Why This Matters for Your Breakfast Bowl
The implications extend beyond just smoothies. Research on isoflavones, another class of flavonoids found in foods like soy, has shown that peak concentrations of these compounds are attained earlier following consumption of a liquid matrix rather than a solid matrix [5]. Food matrix affects absorption kinetics and total bioavailability of flavonoids in ways that go beyond simple digestion speed [5].
The broader pattern across polyphenol research is consistent: dietary fiber, divalent minerals, and viscous and protein-rich meals are likely to cause detrimental effects on polyphenol bioaccessibility [1][2]. Digestible carbohydrates, dietary lipids, and additional antioxidants, on the other hand, may enhance polyphenol availability [2].
This creates a counterintuitive situation.
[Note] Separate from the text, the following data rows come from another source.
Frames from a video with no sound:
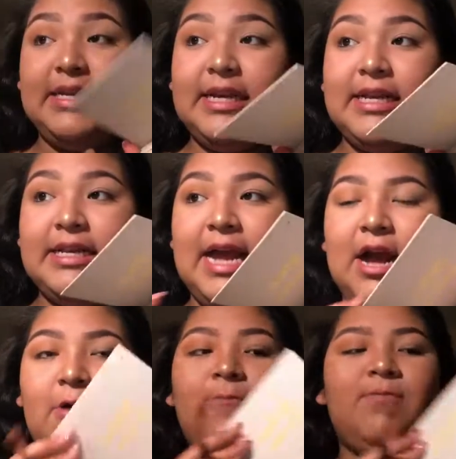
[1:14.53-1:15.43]
And
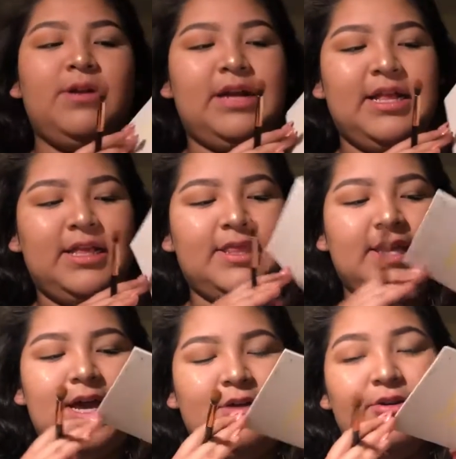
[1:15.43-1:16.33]
now for kind of
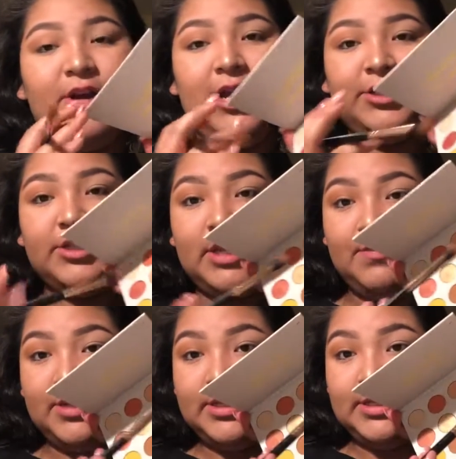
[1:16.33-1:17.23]
the outer edges,
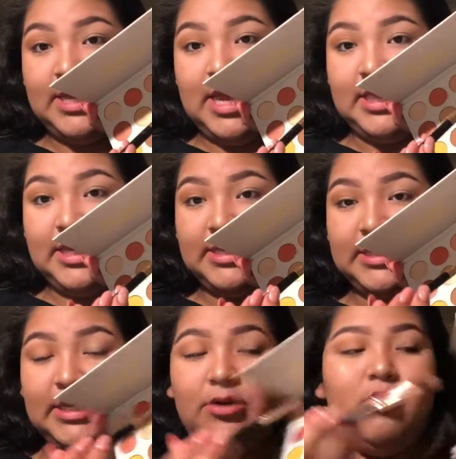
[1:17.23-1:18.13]
I'm going to take
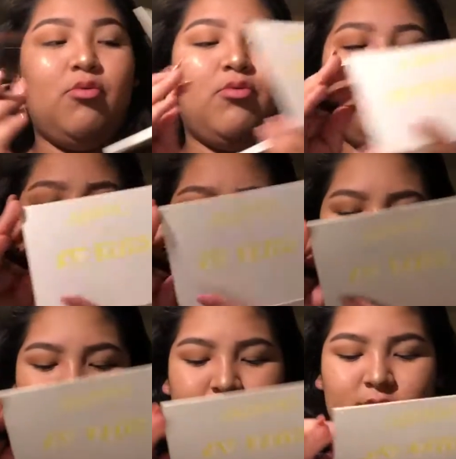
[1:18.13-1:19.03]
this little
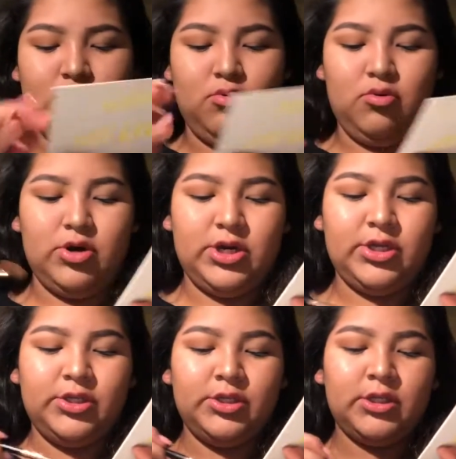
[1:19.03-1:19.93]
burnt
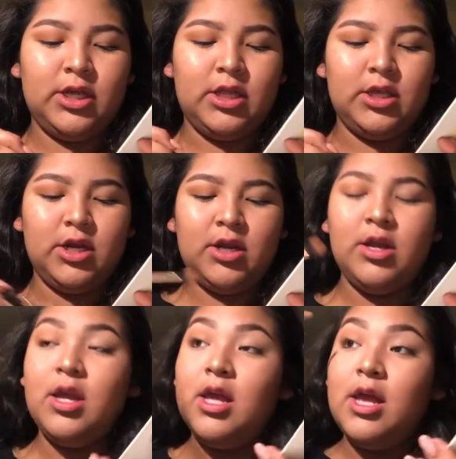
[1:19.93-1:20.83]
orange color
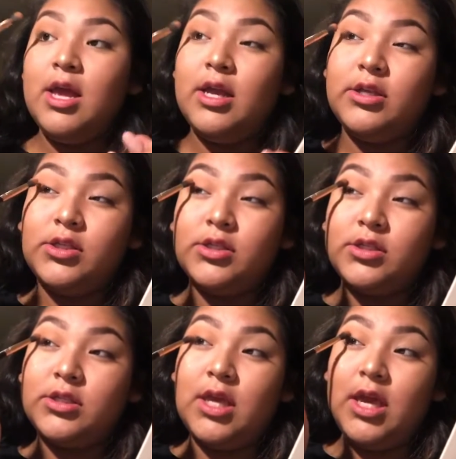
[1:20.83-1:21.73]
and
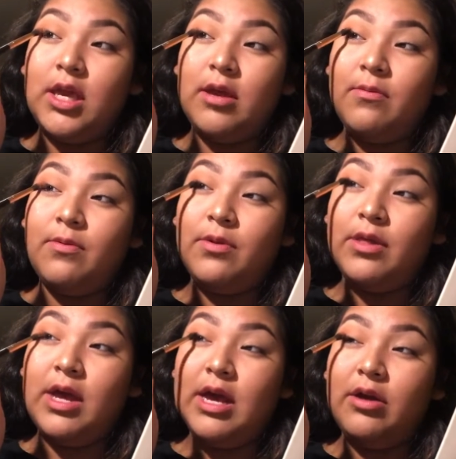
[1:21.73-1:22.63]
just take it for
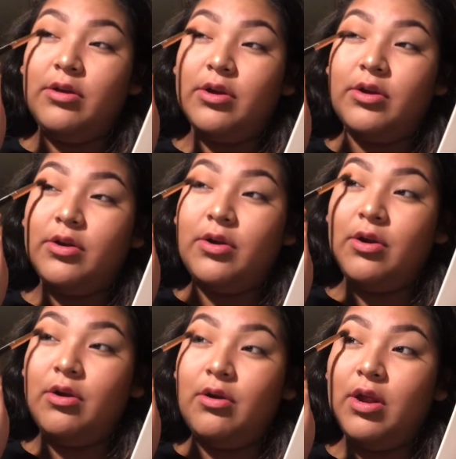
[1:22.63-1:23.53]
the outer
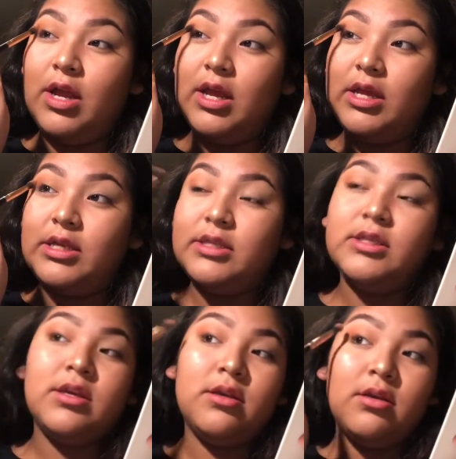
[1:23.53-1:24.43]
crease.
Many foods you would intuitively consider healthy, high-fiber options like bananas, oats, or protein-rich yogurts, may be reducing the nutritional benefit of the berries you combine them with. The very things people add to smoothies for health reasons may be undermining the antioxidant payoff.
What You Can Actually Do With This Information
The research does not mean you should stop eating berries or stop adding bananas. It means that if you want to maximise flavonoid absorption, there are practical choices you can make.
Eating berries separately from viscous foods allows for better nutrient release [1][4]. If you want a thick smoothie, consider using ice or a small amount of citrus juice rather than banana to achieve texture without the starch and fiber load that interferes with polyphenol absorption [2]. Adding a small amount of fat, such as a few nuts or a splash of oil, may actually enhance absorption of certain flavonoids since lipids can improve the bioavailability of fat-soluble compounds [2].
The bioavailability of polyphenols is generally low, often less than 5-10% of the ingested amount is absorbed even under optimal conditions [6]. This means that every factor you can control, including food matrix interactions, is worth understanding. You are not going to get everything out of a berry smoothie no matter what you do. But choosing to drink your berries with a simple water base rather than blended with a viscous matrix is one practical step that the science supports [4].
The Bottom Line
The next time someone recommends adding banana to your berry smoothie for health reasons, you can gently push back. The evidence on food matrix effects suggests that while the combination tastes good, it may be reducing how much of the antioxidant benefit from those berries your body actually receives. The 46% reduction in anthocyanin absorption seen in the relevant research is not a trivial amount [4].
Nutrition science is complex and context-dependent. But the underlying principle is clear: what you eat your nutrients with matters just as much as how much of them you consume. Your morning routine may need a rethink.